(Excerpts from a dataset)
[Start of section]
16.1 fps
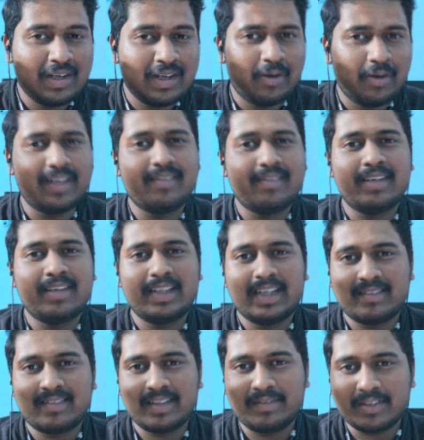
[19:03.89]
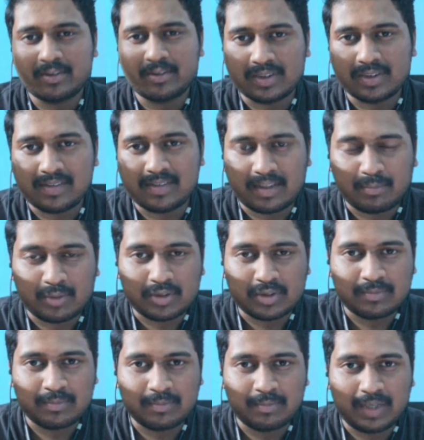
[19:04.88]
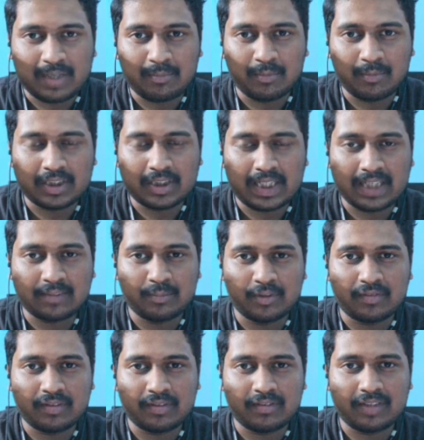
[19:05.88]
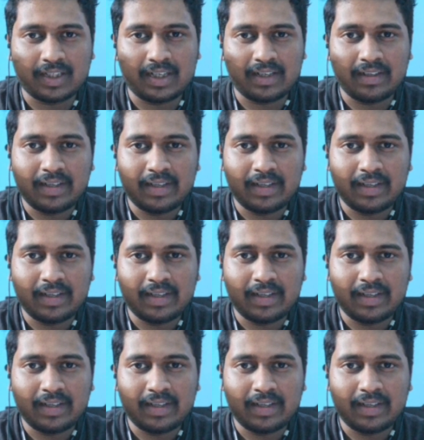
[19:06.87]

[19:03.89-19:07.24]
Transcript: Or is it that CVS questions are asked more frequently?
[End of section]
[Start of section]
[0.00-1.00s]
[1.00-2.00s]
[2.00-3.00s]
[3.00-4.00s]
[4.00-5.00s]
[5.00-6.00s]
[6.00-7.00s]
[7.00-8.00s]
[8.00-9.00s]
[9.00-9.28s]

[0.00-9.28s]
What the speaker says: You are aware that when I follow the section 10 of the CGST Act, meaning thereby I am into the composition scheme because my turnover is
[End of section]
**WORK REQUEST:** The range runs from the line above containing "[3.00-4.00s]" to the line containing "What the speaker", inclusive. Restate those lines word for word and no others.

**RESPONSE:**
[3.00-4.00s]
[4.00-5.00s]
[5.00-6.00s]
[6.00-7.00s]
[7.00-8.00s]
[8.00-9.00s]
[9.00-9.28s]

[0.00-9.28s]
What the speaker says: You are aware that when I follow the section 10 of the CGST Act, meaning thereby I am into the composition scheme because my turnover is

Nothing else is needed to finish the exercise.